Mostruoso no? Dominik Fischnaller, che ha vent'anni essendo nato nel 1993, quindi 19 anni dopo Armin, domenica sera era un po' scocciato per quel sesto posto all'esordio olimpico, non tanto per il risultato in sé, davvero ottimo, quanto per il fatto che in ognuna delle quattro manche aveva sbagliato la fatidica curva numero 5 perdendo così ogni speranza di podio. «Armin non sbaglia mai quando non deve, questo fa la differenza fra lui e gli altri». E Loch? E Demtschenko che gli sono finiti davanti? Semplice: il tedesco, per quanto bravo, può anche sfruttare l'assoluta superiorità della sua slitta. Quanto al russo, la pista di Sanki è stata concepita sulle sue caratteristiche tecniche, e si sa che nello slittino allenarsi spesso sullo stesso budello permette di memorizzarlo in modo da poter fare la differenza. «Con la slitta di Loch, Zoeggeler avrebbe in ogni caso vinto» ha detto sportivamente il simpatico Demtschenko, altro "caso" visto che, essendo nato nel 1971, è ancora più anziano di Armin.

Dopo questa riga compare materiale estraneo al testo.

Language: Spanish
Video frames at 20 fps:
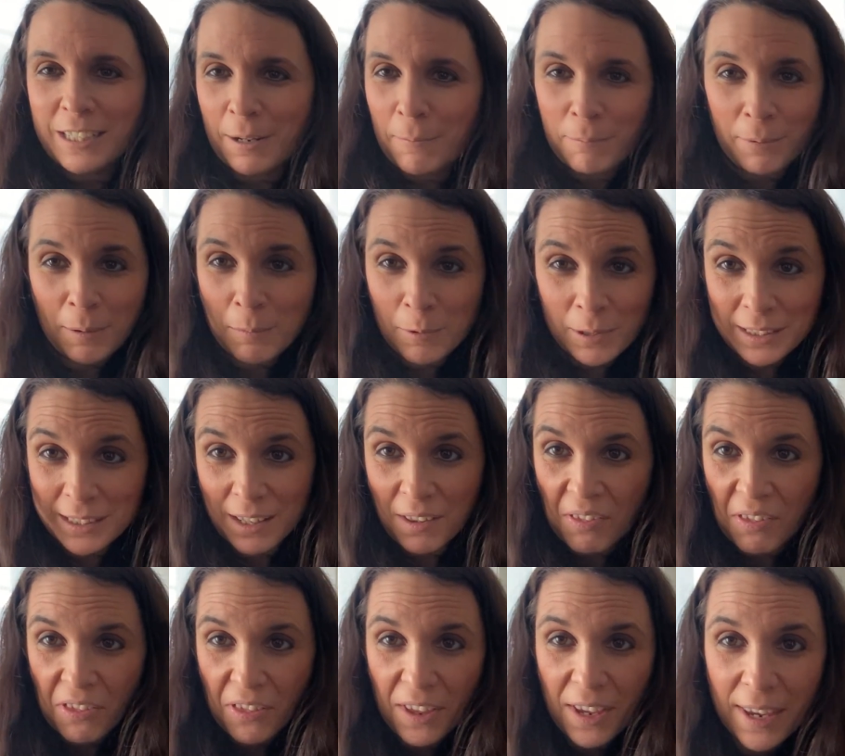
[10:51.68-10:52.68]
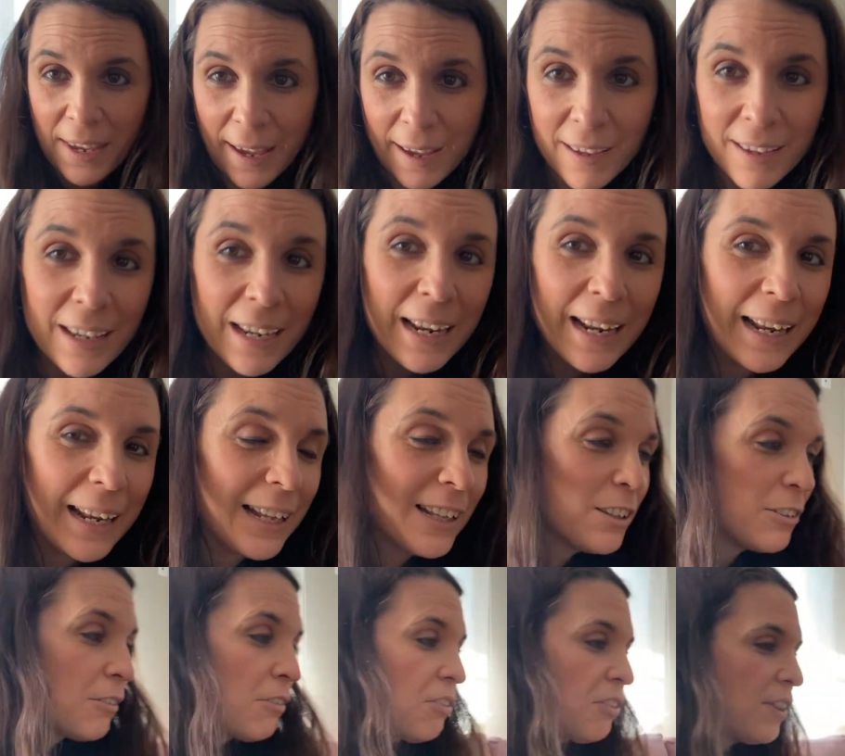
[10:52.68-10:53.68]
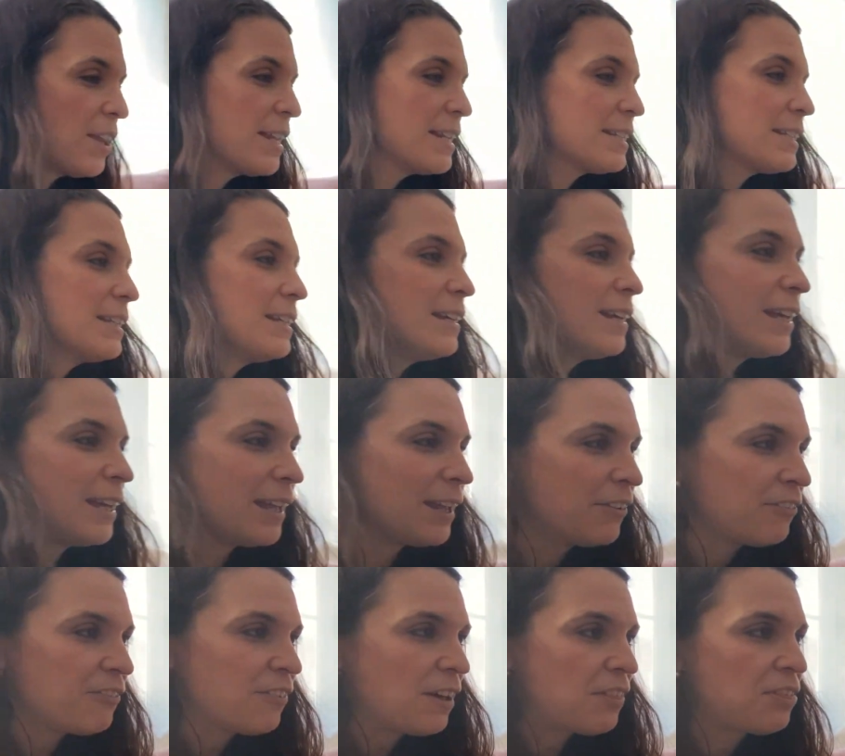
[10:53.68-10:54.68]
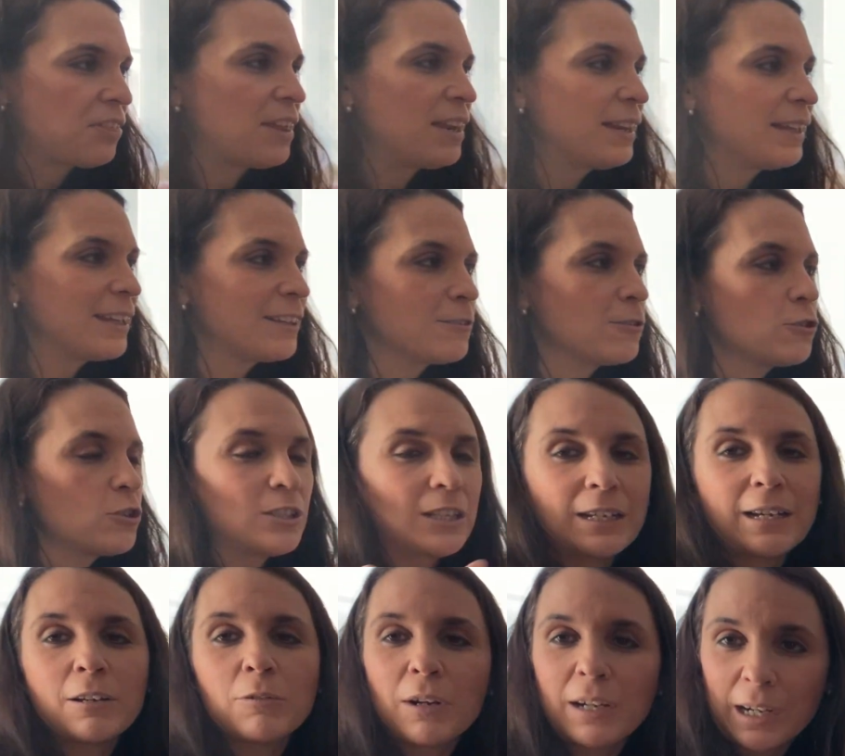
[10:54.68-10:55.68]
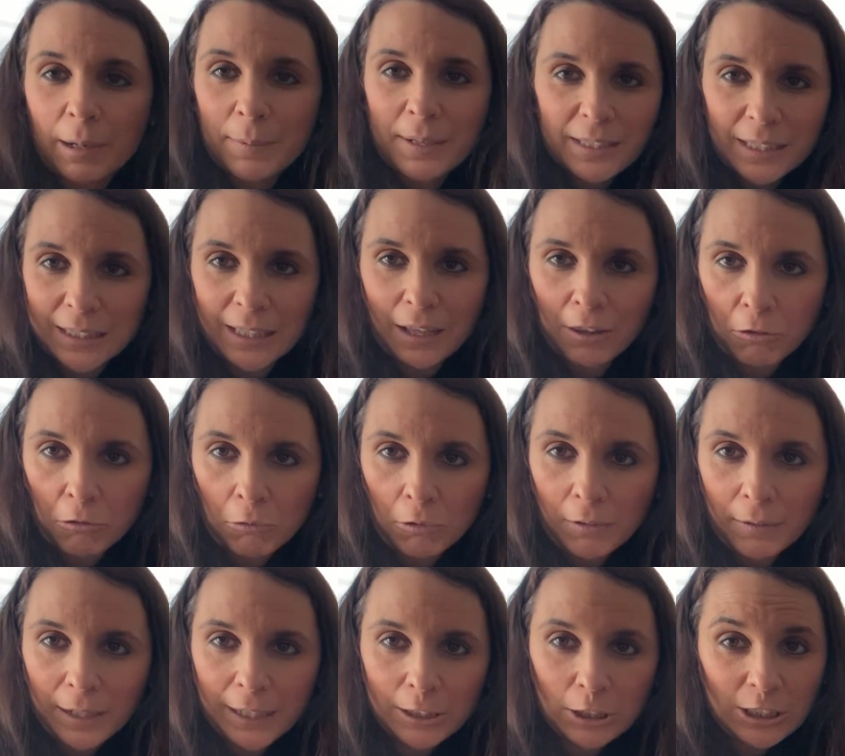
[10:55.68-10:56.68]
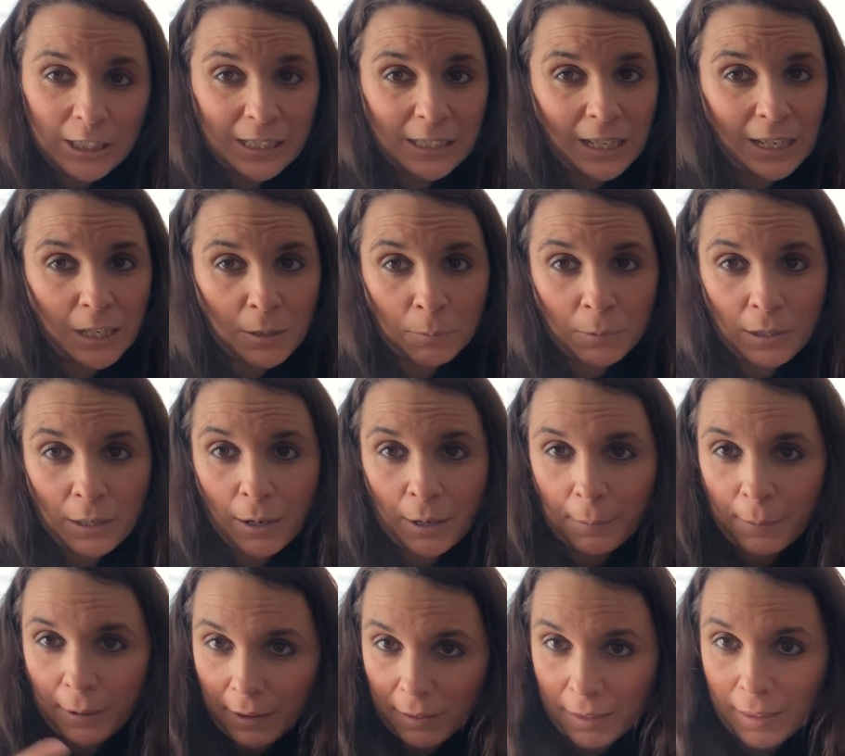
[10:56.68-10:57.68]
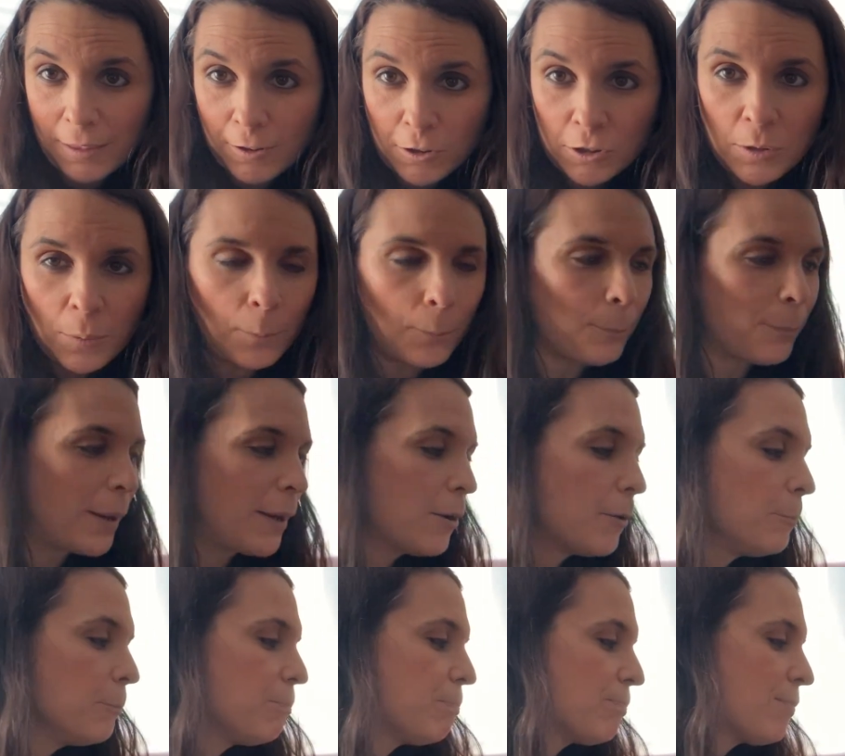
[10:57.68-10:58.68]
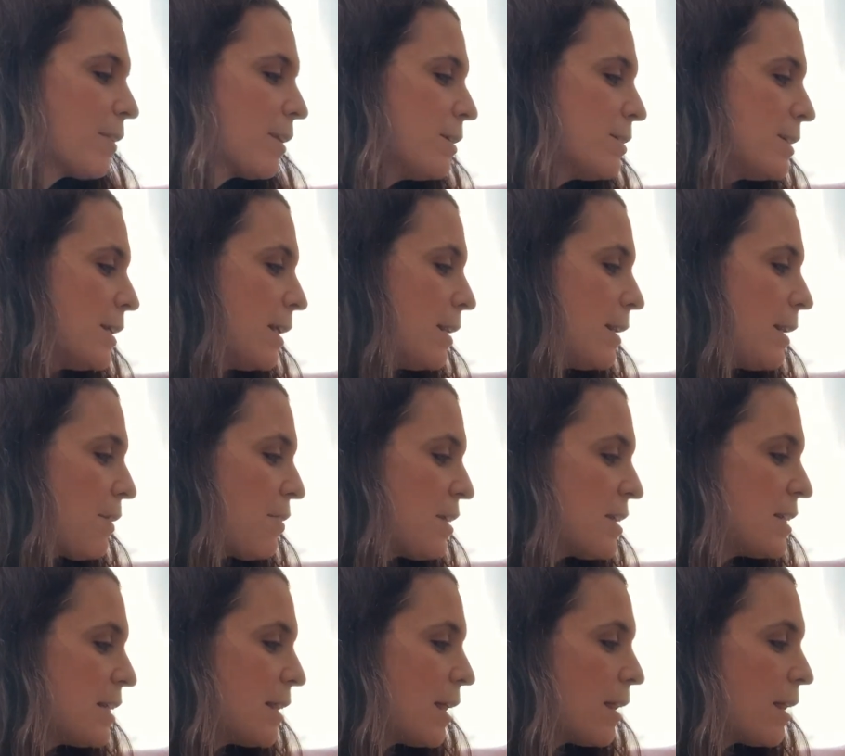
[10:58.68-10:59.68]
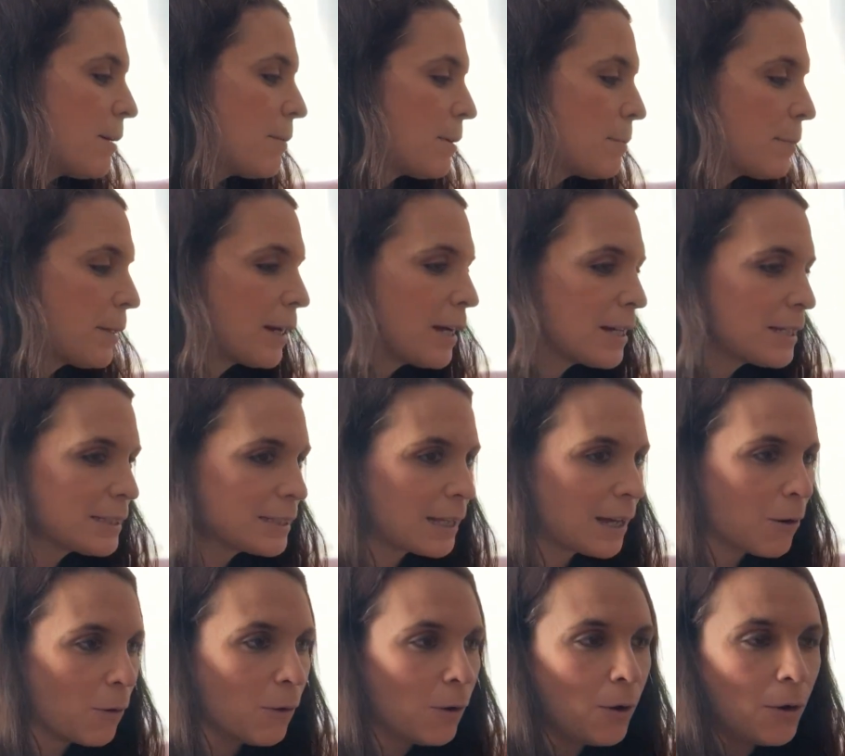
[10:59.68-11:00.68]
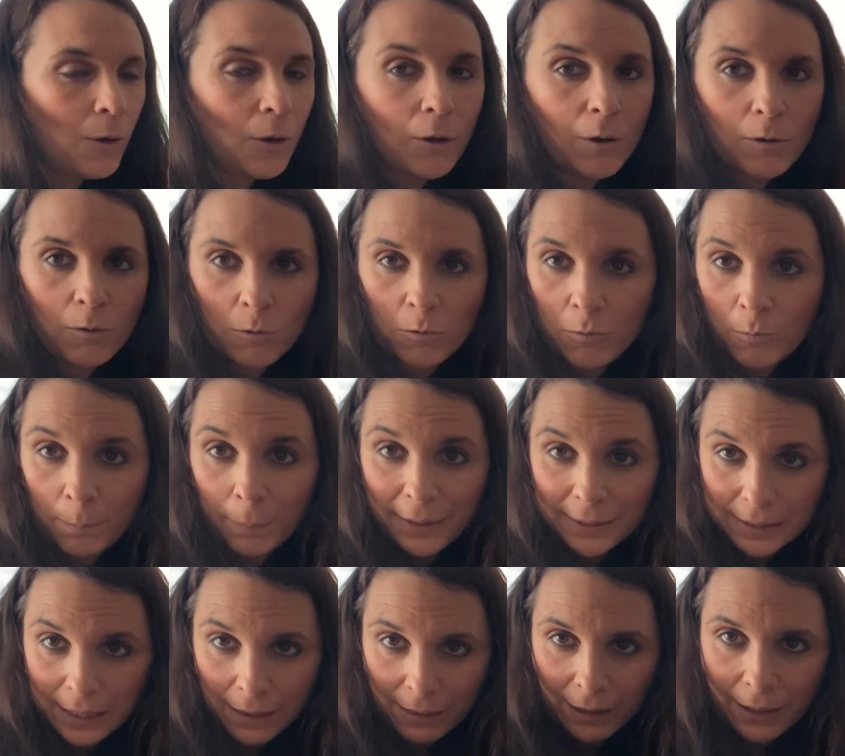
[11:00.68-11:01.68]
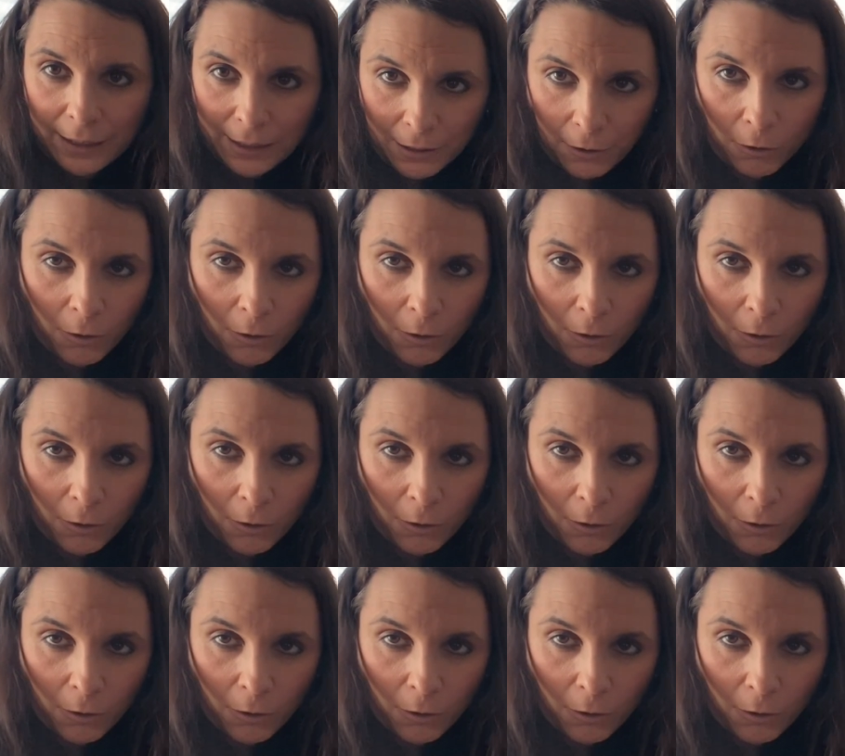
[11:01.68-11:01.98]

siempre muy sencilla. Entonces es fácil que todos tengan una camiseta azul. Entonces así les puedo llevar parecidos, pero sin necesidad de haberme gastado un pastizal en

Lui però ha già detto che con l'argento di Sochi chiuderà la carriera, mentre il nostro alfiere ha ancora dei dubbi e all'apparenza poca voglia di ascoltare il giovane compagno Dominik che non vede l'ora di togliersi di mezzo un compagno di squadra tanto "ingombrante" (soprattutto nelle classifiche). «In allenamento mi aiuta, mi dà consigli, ma adesso credo di poter andare avanti con le mie forze» ha detto Dominik con zero peli sulla lingua. Già, perché la longevità agonistica dei grandi vecchi è spesso un intoppo alla crescita dei giovani, che faticano a trovare spazio e attenzioni.

Lo stesso Zoeggeler dovette farsi strada in un gruppo di campioni anzianotti quando a Lillehammer si affacciò alla grande ribalta internazionale e quindi, come dice ancora Fischnaller, «se uno è forte, prima o poi arriva».